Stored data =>
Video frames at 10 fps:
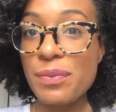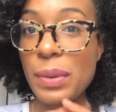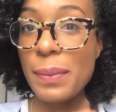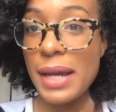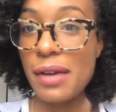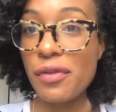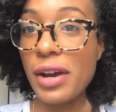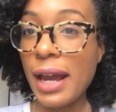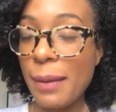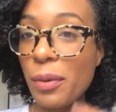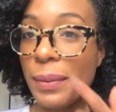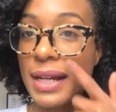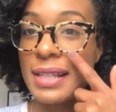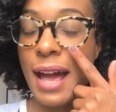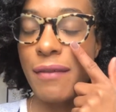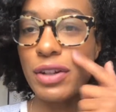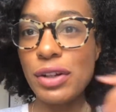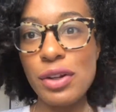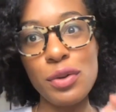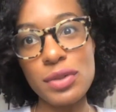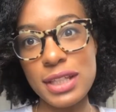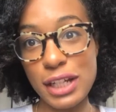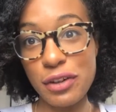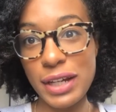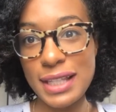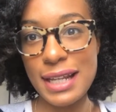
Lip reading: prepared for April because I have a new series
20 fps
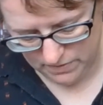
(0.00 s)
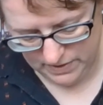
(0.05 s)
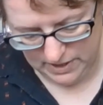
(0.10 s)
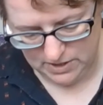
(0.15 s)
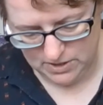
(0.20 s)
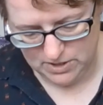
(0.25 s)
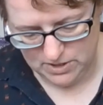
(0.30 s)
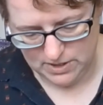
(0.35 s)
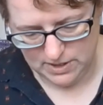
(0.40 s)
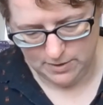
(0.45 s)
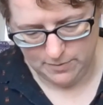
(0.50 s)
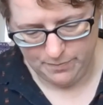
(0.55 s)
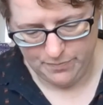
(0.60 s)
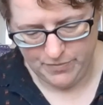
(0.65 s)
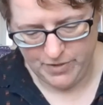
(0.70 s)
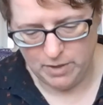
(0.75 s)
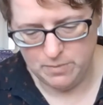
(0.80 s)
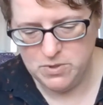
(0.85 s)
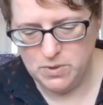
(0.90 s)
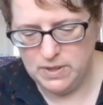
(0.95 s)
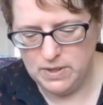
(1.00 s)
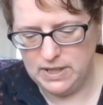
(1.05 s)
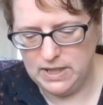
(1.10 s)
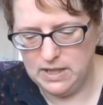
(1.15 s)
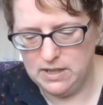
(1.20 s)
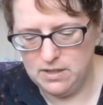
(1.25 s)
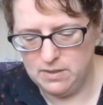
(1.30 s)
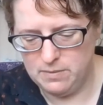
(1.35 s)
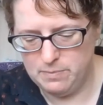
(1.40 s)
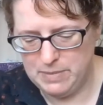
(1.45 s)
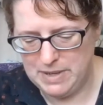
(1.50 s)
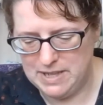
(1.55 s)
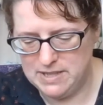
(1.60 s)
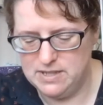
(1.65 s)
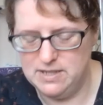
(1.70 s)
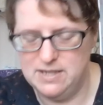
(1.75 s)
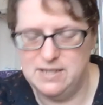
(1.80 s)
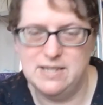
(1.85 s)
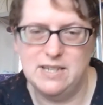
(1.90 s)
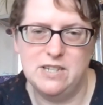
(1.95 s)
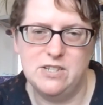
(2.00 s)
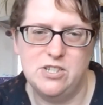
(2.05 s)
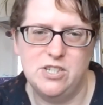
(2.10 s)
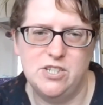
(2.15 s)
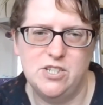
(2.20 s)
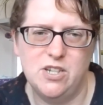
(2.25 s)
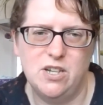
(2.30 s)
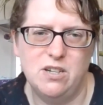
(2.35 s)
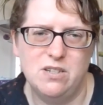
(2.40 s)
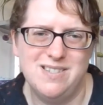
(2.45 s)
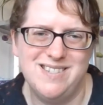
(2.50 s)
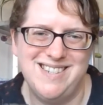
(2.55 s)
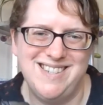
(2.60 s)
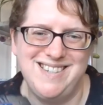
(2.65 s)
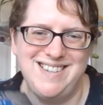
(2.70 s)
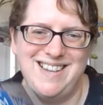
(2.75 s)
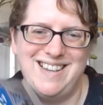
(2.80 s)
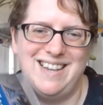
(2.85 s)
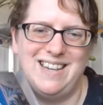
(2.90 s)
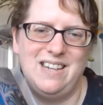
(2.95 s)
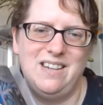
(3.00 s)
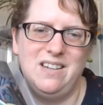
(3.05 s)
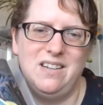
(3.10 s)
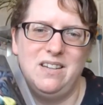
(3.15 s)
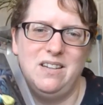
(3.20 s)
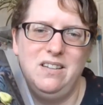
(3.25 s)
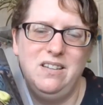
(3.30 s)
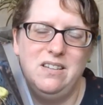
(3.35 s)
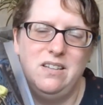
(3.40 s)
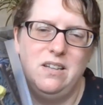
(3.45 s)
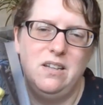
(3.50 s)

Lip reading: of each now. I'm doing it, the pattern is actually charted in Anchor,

YOUR GOAL =>
Reproduce all of the data exactly; the pictures do not belong in the copy.

OUTPUT BELOW =>
Video frames at 10 fps:
Lip reading: prepared for April because I have a new series
20 fps
(0.00 s)
(0.05 s)
(0.10 s)
(0.15 s)
(0.20 s)
(0.25 s)
(0.30 s)
(0.35 s)
(0.40 s)
(0.45 s)
(0.50 s)
(0.55 s)
(0.60 s)
(0.65 s)
(0.70 s)
(0.75 s)
(0.80 s)
(0.85 s)
(0.90 s)
(0.95 s)
(1.00 s)
(1.05 s)
(1.10 s)
(1.15 s)
(1.20 s)
(1.25 s)
(1.30 s)
(1.35 s)
(1.40 s)
(1.45 s)
(1.50 s)
(1.55 s)
(1.60 s)
(1.65 s)
(1.70 s)
(1.75 s)
(1.80 s)
(1.85 s)
(1.90 s)
(1.95 s)
(2.00 s)
(2.05 s)
(2.10 s)
(2.15 s)
(2.20 s)
(2.25 s)
(2.30 s)
(2.35 s)
(2.40 s)
(2.45 s)
(2.50 s)
(2.55 s)
(2.60 s)
(2.65 s)
(2.70 s)
(2.75 s)
(2.80 s)
(2.85 s)
(2.90 s)
(2.95 s)
(3.00 s)
(3.05 s)
(3.10 s)
(3.15 s)
(3.20 s)
(3.25 s)
(3.30 s)
(3.35 s)
(3.40 s)
(3.45 s)
(3.50 s)

Lip reading: of each now. I'm doing it, the pattern is actually charted in Anchor,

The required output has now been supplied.